Building Secure Alexa Skills - Part I | Eugenio Pace Technical Blog

Dec 27th, 2023 update: Webtasks have been deprecated.

These two posts are largely based on a proof of concept project developed by my friend Pushp Abrol for a customer. Thanks Pushp for your guidance!

Alexa is the voice service that powers the Amazon Echo device. It is surprisingly easy to work with as a developer.

In this post I share:

The basic setup of an Alexa Skill
Developing an API that Alexa calls for that Skill

The demo skill I’ll be using is What Should I Wear Today?. (The question my son asks every morning :-) ). When you ask Alexa: “Alexa, ask Maggie what should I wear today” it will respond Long sleeves, long pants, jacket.

For this article, there’s no real back end. A real service would connect with a weather API and perhaps your calendar to check what to actually wear. That’s a future post, or an exercise for the reader.

The overall solution looks like this:

Once everything is done and wired you would:

Enable the skill using your Alexa mobile app.
Talk to Alexa.
Optionally use a simulator like the excellent Echosim.

In part II, I’ll cover how to secure the API and how Alexa negotiates the proper access_token, so the API is secure.

Building the API

Alexa communicates with your API over HTTPS. It expects an endpoint where the commands are POST’ed and a response is sent back with instructions on what Alexa should respond back to you.

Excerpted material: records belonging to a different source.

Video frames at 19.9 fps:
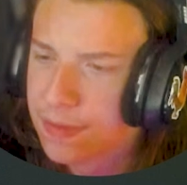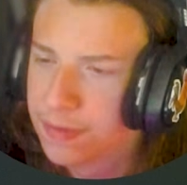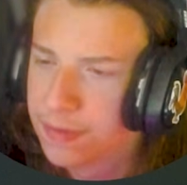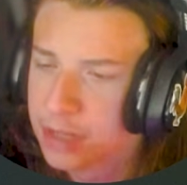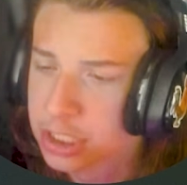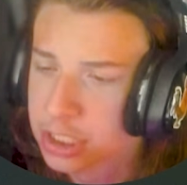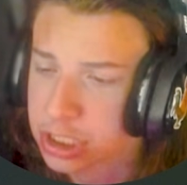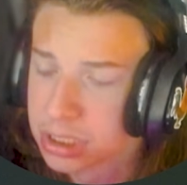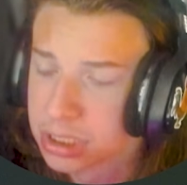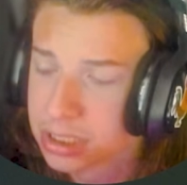
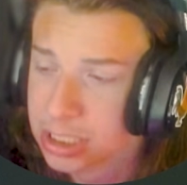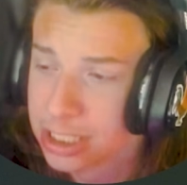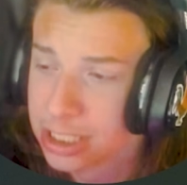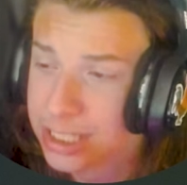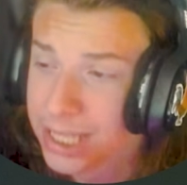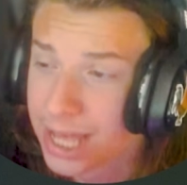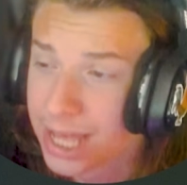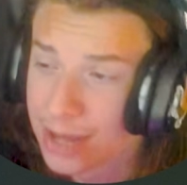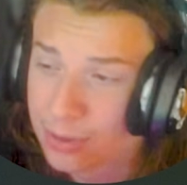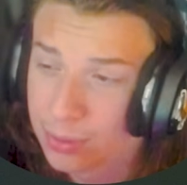
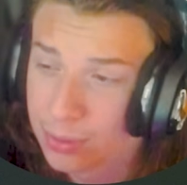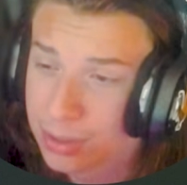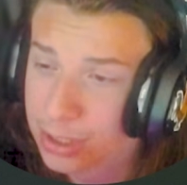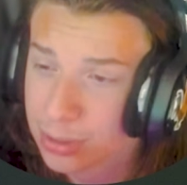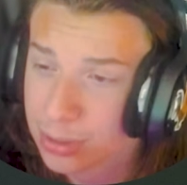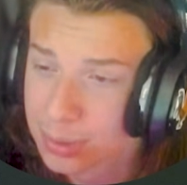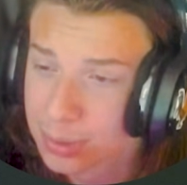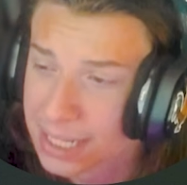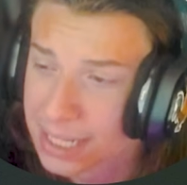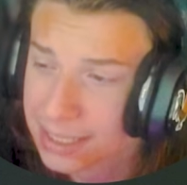efficiency. I don't really
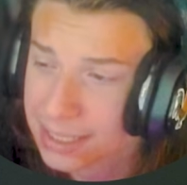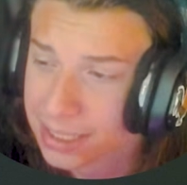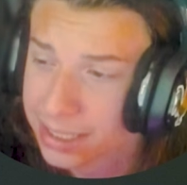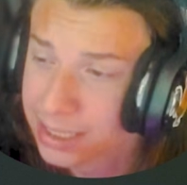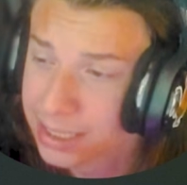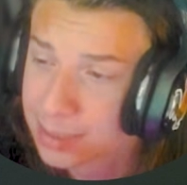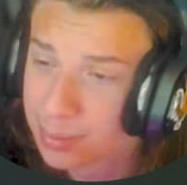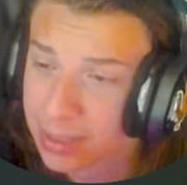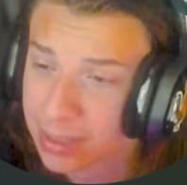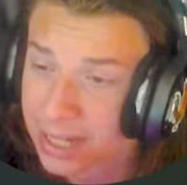know what that
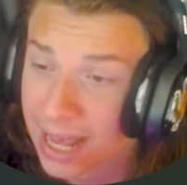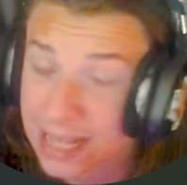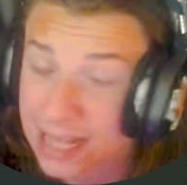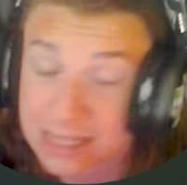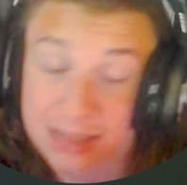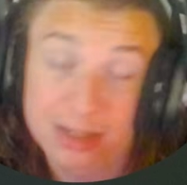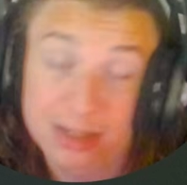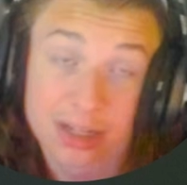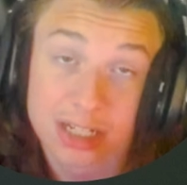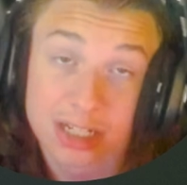does, but it
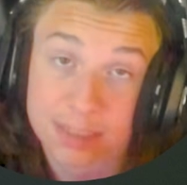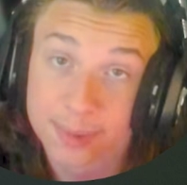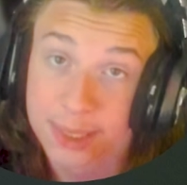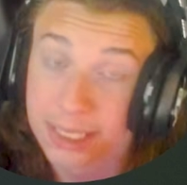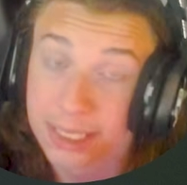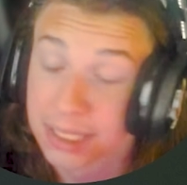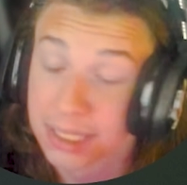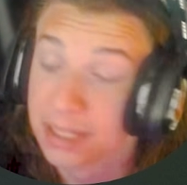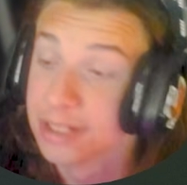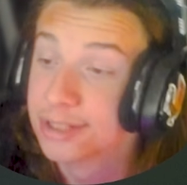hasn't caused me
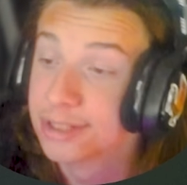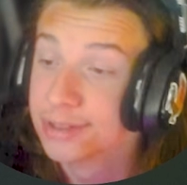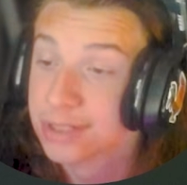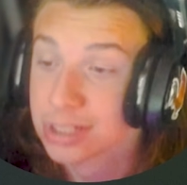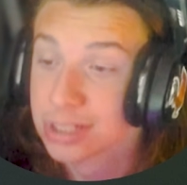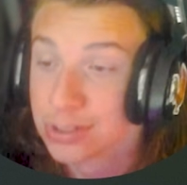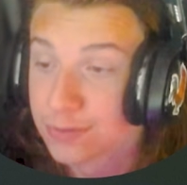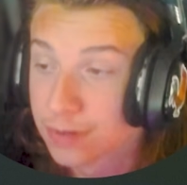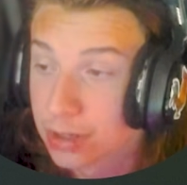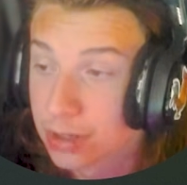any issues
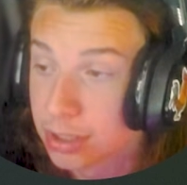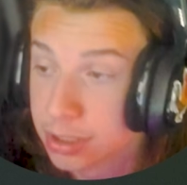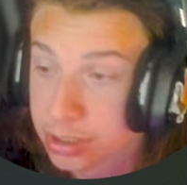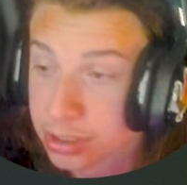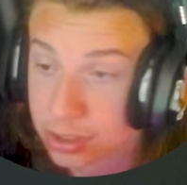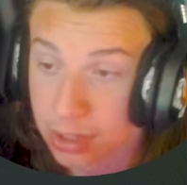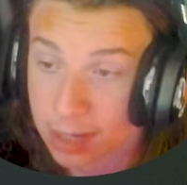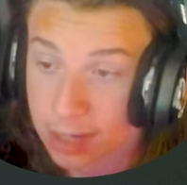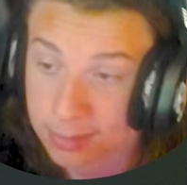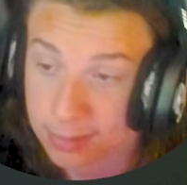so far,
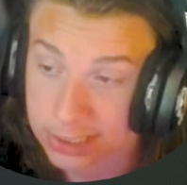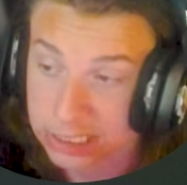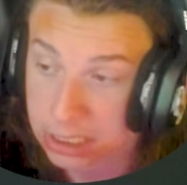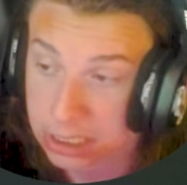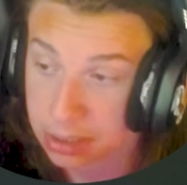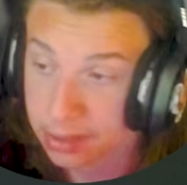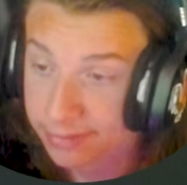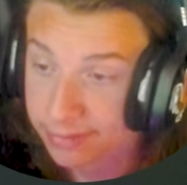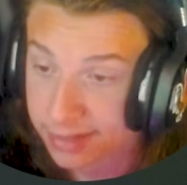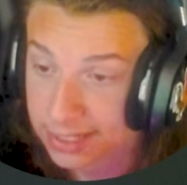so I'm just going
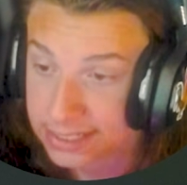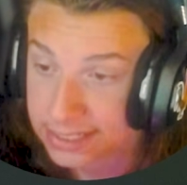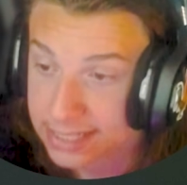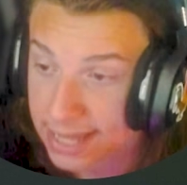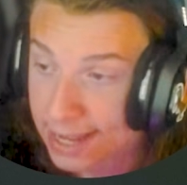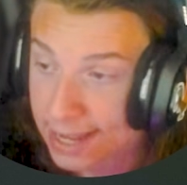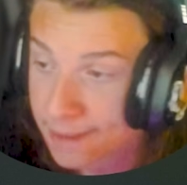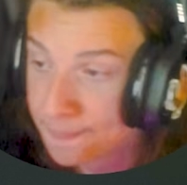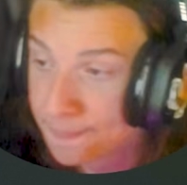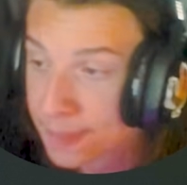to leave it as
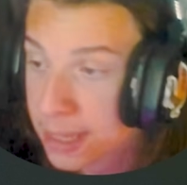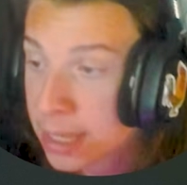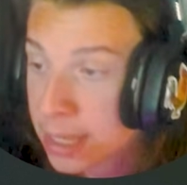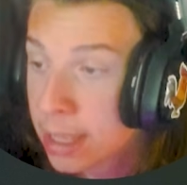that.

I use Auth0 Webtasks to host the API. This allows for very fast iterations, no hosting, and an overall awesome experience. In seconds, I have a published, Express based API. Just fire up Webtask Studio (the online editor):

'use latest';

import bodyParser from 'body-parser';
import express from 'express';
import Webtask from 'webtask-tools';

const server = express();
server.use(bodyParser.json());

server.post('/',(req, res) => {
  res.json({ 
            version: '1.0',
            response: { 
              outputSpeech: { 
                type: 'PlainText',
                text: 'Long pants, short sleeves, jacket in the afternoon' 
              },
              shouldEndSession: true 
            },
            sessionAttributes: {} 
          });
});

module.exports = Webtask.fromExpress(server);

At this stage, the WT really doesn’t do much. It just serves back a hard-coded JSON object following the Alexa schema:

{ 
  "version": "1.0",
  "response": { 
    "outputSpeech": { 
      "type": "PlainText",
      "text": "Long pants, short sleeves, jacket in the afternoon" 
    },
    "shouldEndSession": true 
  },
  "sessionAttributes": {} 
}

But this will give us an addressable endpoint (e.g. https://{YOUR Webtask domain}/alexa)

Defining the Alexa skill

The very first things you need to do is:

Login on Amazon developer portal
Go to Alexa
Click on Build a new Alexa skill

There are a few things you need to complete to get your basic Skill setup, but the most important ones are:

The Name
The Invocation Name
Also, take note of the AppId. You will need this later.

The invocation name is what Alexa recognizes when you say Alexa, ask {Invocation Name}….

I’m using Maggie.

The interaction models

The next step is to define the “intents” and the “utterances”. I’m not going to spend much on this, but simply to say that this is how you tell Alexa how to parse your commands. In my sample app, it look like this:

Intent

{
  "intents": [
    {
      "intent": "WhatToWearIntent",
      "slots": [
        {
          "name": "Date",
          "type": "AMAZON.DATE"
        }
      ]
    },
    {
      "intent": "AMAZON.HelpIntent"
    }
  ]
}

Notice the variable “Date”. Alexa will properly interpret if you say “today” or “tomorrow”, and translate it to an actual Date.

Utterances

WhatToWearIntent what to wear {Date}
WhatToWearIntent what should I wear {Date}
WhatToWearIntent what clothes should I wear {Date}
WhatToWearIntent wear {Date}

These are the different possible ways you might talk to Alexa.

Skill configuration

And here we arrive at the most important part: configuring the server that will process the request. This is the actual Skill. Thankfully, Alexa allows you to delegate this to an arbitrary endpoint:

This will be pointing to the Webtask defined above. In Part II, I’ll come back to the next section Account Linking. This is critical to setting up a secure endpoint. For the time being, leave Linking off.

Certificates

Because my API is hosted by Webtask, I chose the sub-domain option:

Testing, testing

Last step, I test that everything is correctly wired. Alexa provides a nice sandbox. Type what you would say and voila…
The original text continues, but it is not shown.